■ **PROBLEM TO SOLVE**:
Set down the data again word for word. Skip any pictures.

(Stored data)
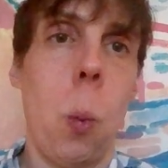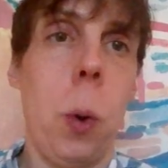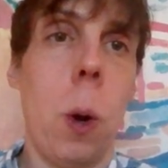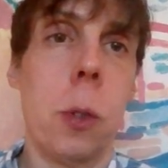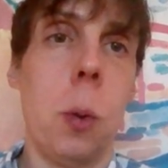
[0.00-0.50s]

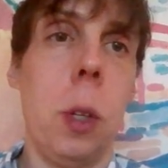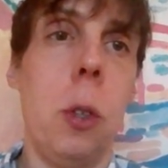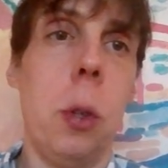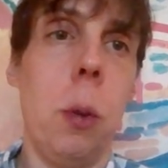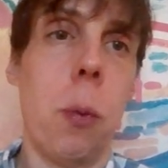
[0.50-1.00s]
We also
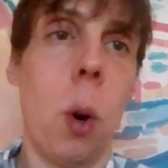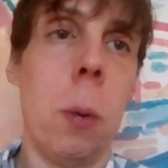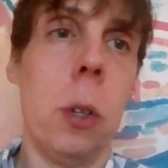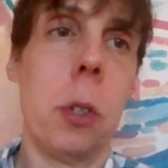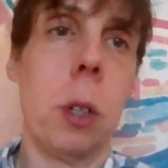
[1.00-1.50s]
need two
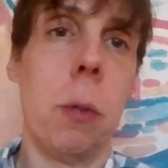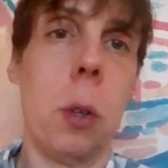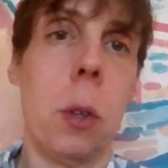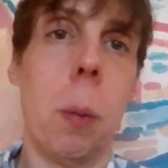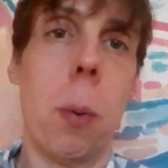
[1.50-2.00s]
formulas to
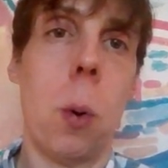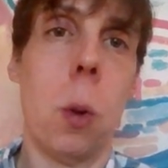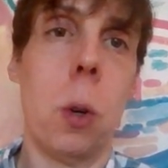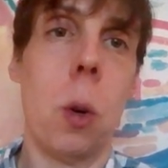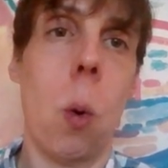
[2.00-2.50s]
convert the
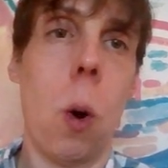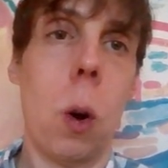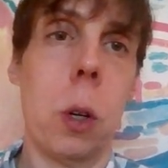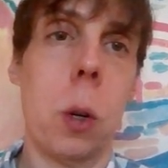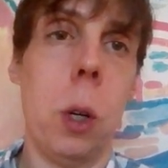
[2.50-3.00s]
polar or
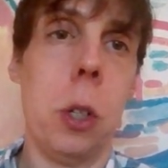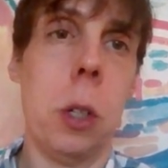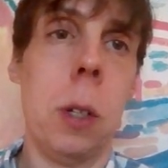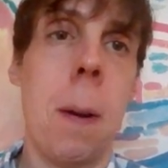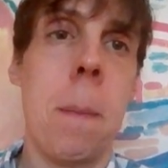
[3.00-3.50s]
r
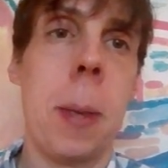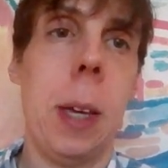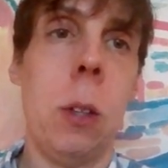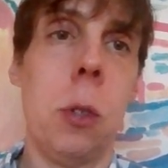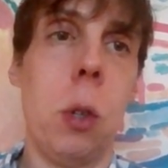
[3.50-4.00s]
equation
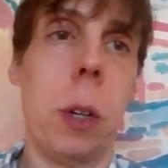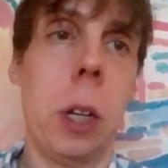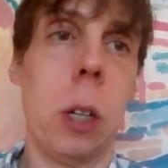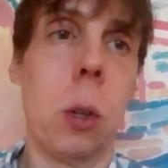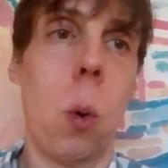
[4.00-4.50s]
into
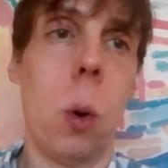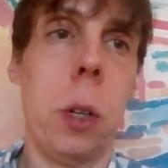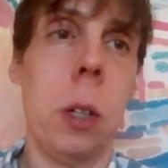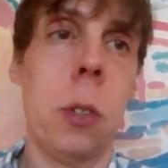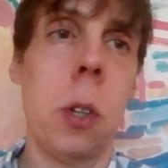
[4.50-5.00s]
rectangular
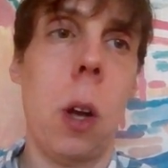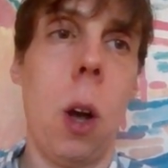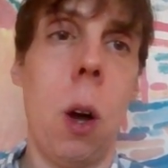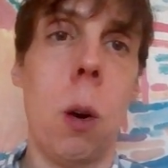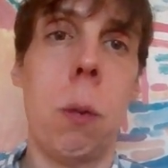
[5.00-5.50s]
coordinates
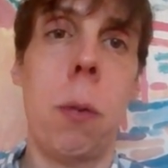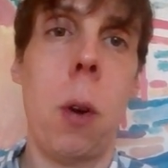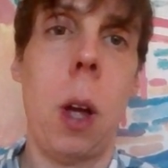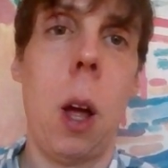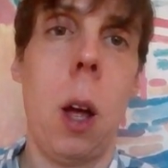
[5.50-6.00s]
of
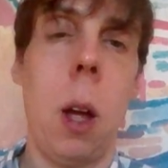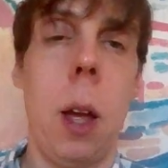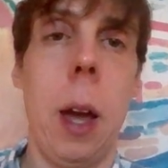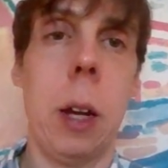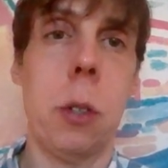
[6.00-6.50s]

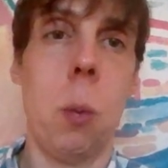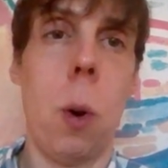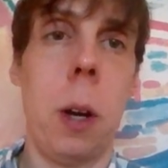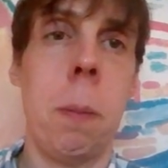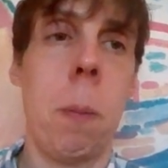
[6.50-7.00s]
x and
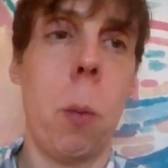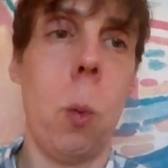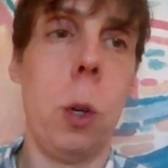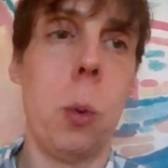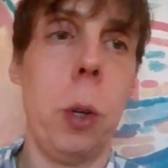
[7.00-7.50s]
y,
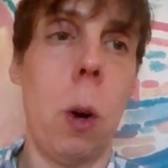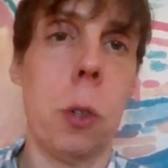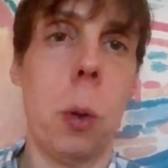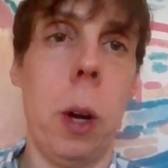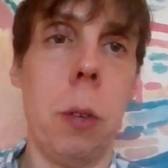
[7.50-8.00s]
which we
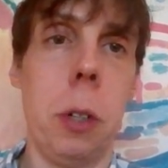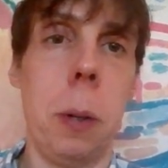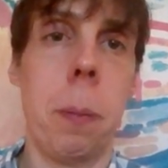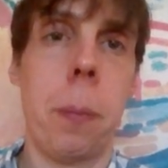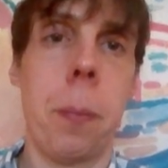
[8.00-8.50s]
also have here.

■ **RESULT**:
[0.00-0.50s]

[0.50-1.00s]
We also
[1.00-1.50s]
need two
[1.50-2.00s]
formulas to
[2.00-2.50s]
convert the
[2.50-3.00s]
polar or
[3.00-3.50s]
r
[3.50-4.00s]
equation
[4.00-4.50s]
into
[4.50-5.00s]
rectangular
[5.00-5.50s]
coordinates
[5.50-6.00s]
of
[6.00-6.50s]

[6.50-7.00s]
x and
[7.00-7.50s]
y,
[7.50-8.00s]
which we
[8.00-8.50s]
also have here.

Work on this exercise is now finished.